- **PROVIDED RECORDS**:

= = = = = = =

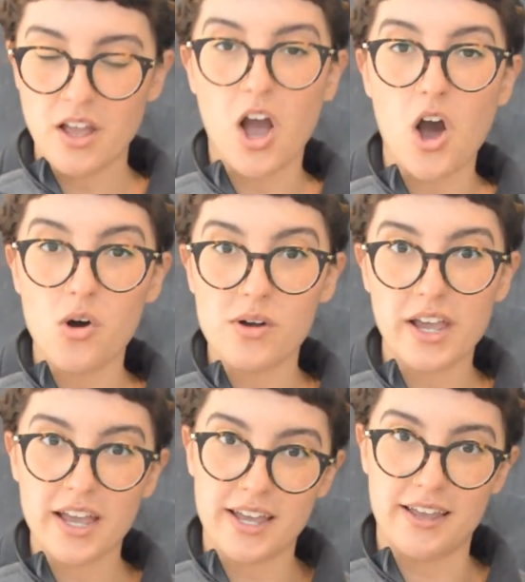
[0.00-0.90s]

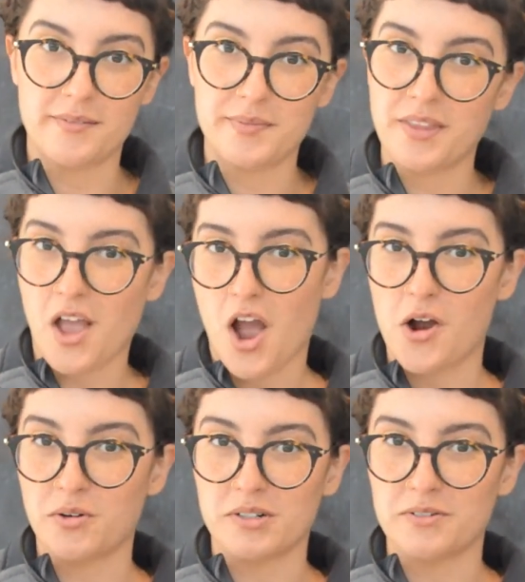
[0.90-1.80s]
Okay,
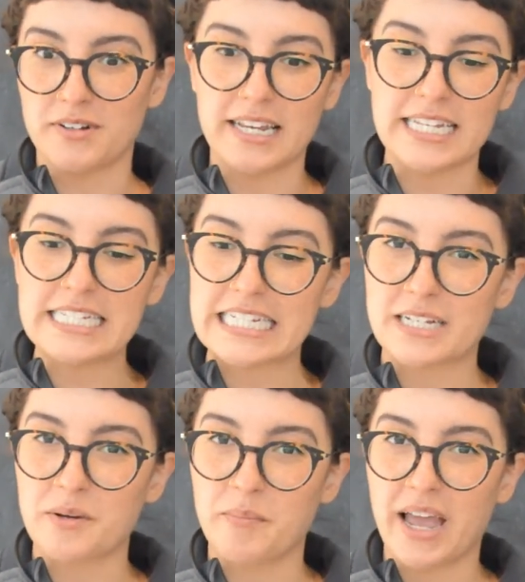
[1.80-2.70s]
are we ready to
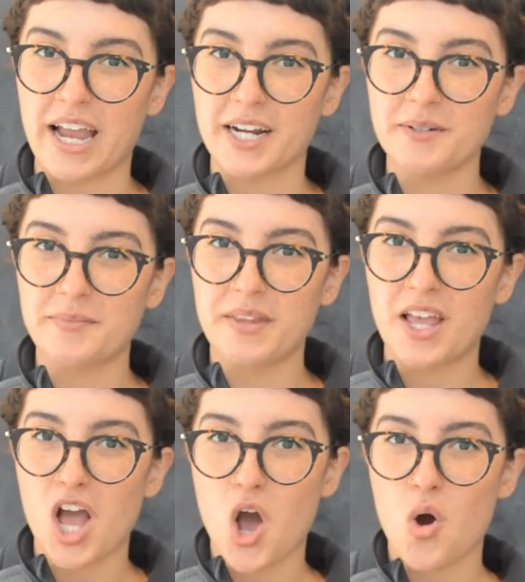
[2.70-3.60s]
compare?
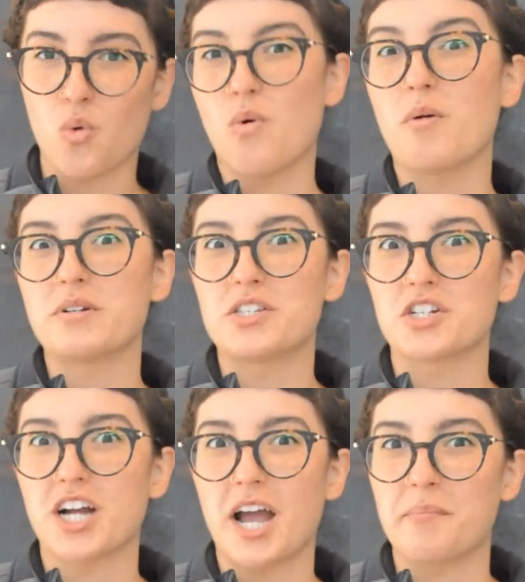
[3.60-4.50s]
What was
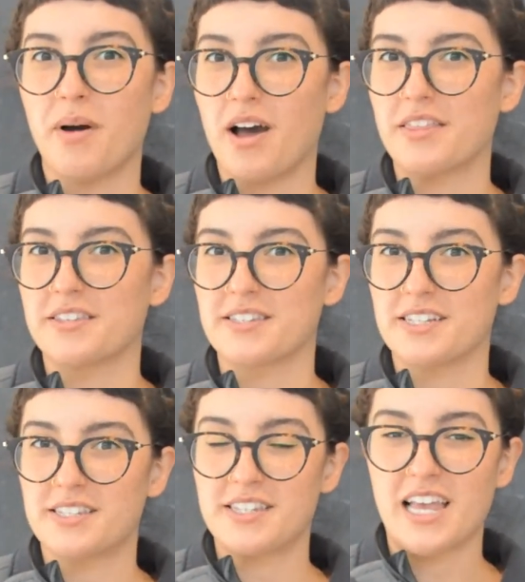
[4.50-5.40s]
your
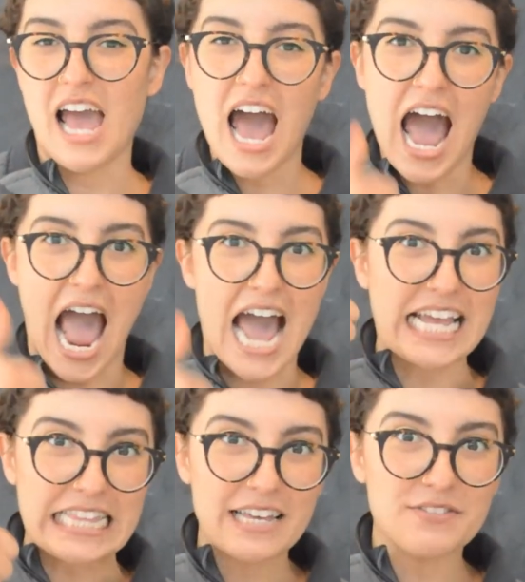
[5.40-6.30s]
hypothesis? High
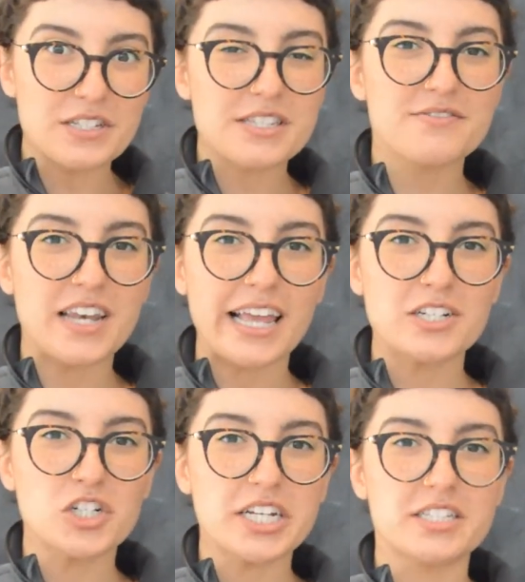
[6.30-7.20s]
levels of
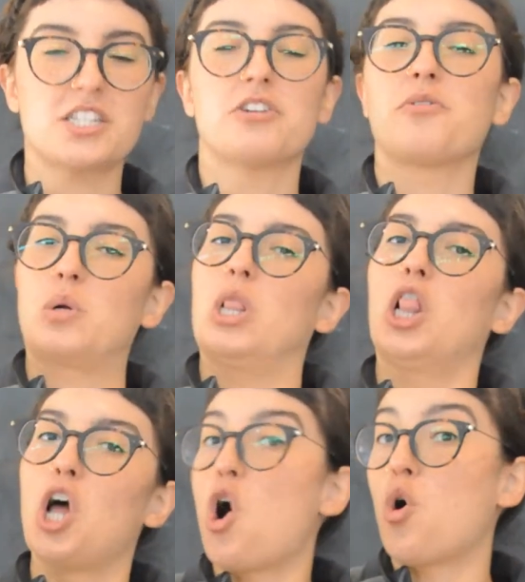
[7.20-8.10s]
nitrates or
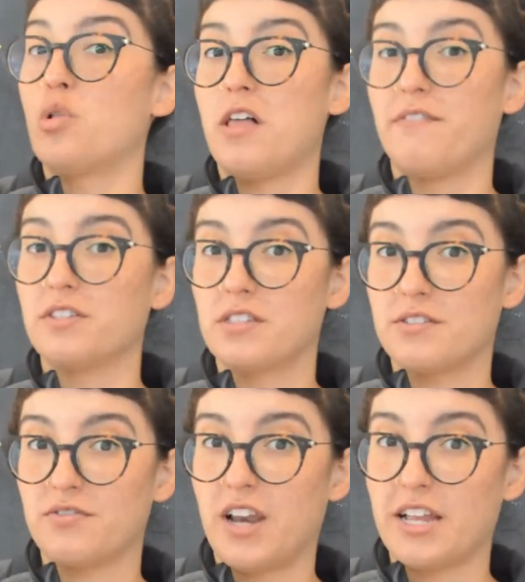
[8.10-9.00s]
low levels
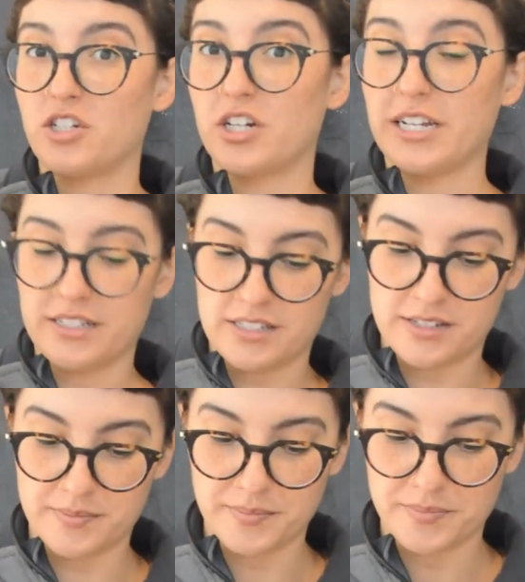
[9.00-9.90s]
of nitrates?
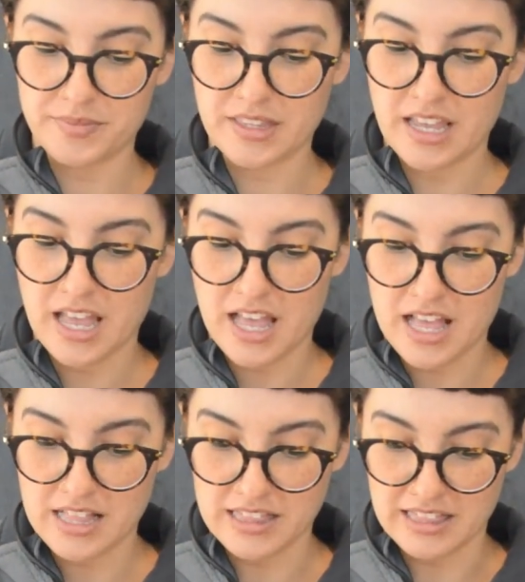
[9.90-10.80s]

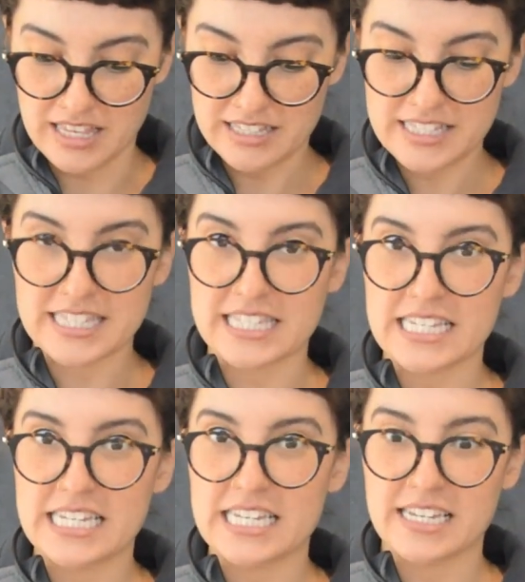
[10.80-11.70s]
Let's
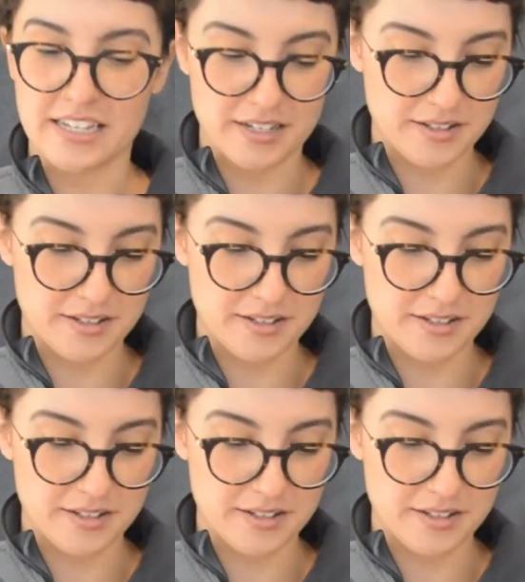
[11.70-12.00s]
see.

= = = = = = =

- **WORK REQUIRED**: Only the text of the listing should be returned, exactly and in full; no image goes into the copy.

- **ANSWER**:
[0.00-0.90s]

[0.90-1.80s]
Okay,
[1.80-2.70s]
are we ready to
[2.70-3.60s]
compare?
[3.60-4.50s]
What was
[4.50-5.40s]
your
[5.40-6.30s]
hypothesis? High
[6.30-7.20s]
levels of
[7.20-8.10s]
nitrates or
[8.10-9.00s]
low levels
[9.00-9.90s]
of nitrates?
[9.90-10.80s]

[10.80-11.70s]
Let's
[11.70-12.00s]
see.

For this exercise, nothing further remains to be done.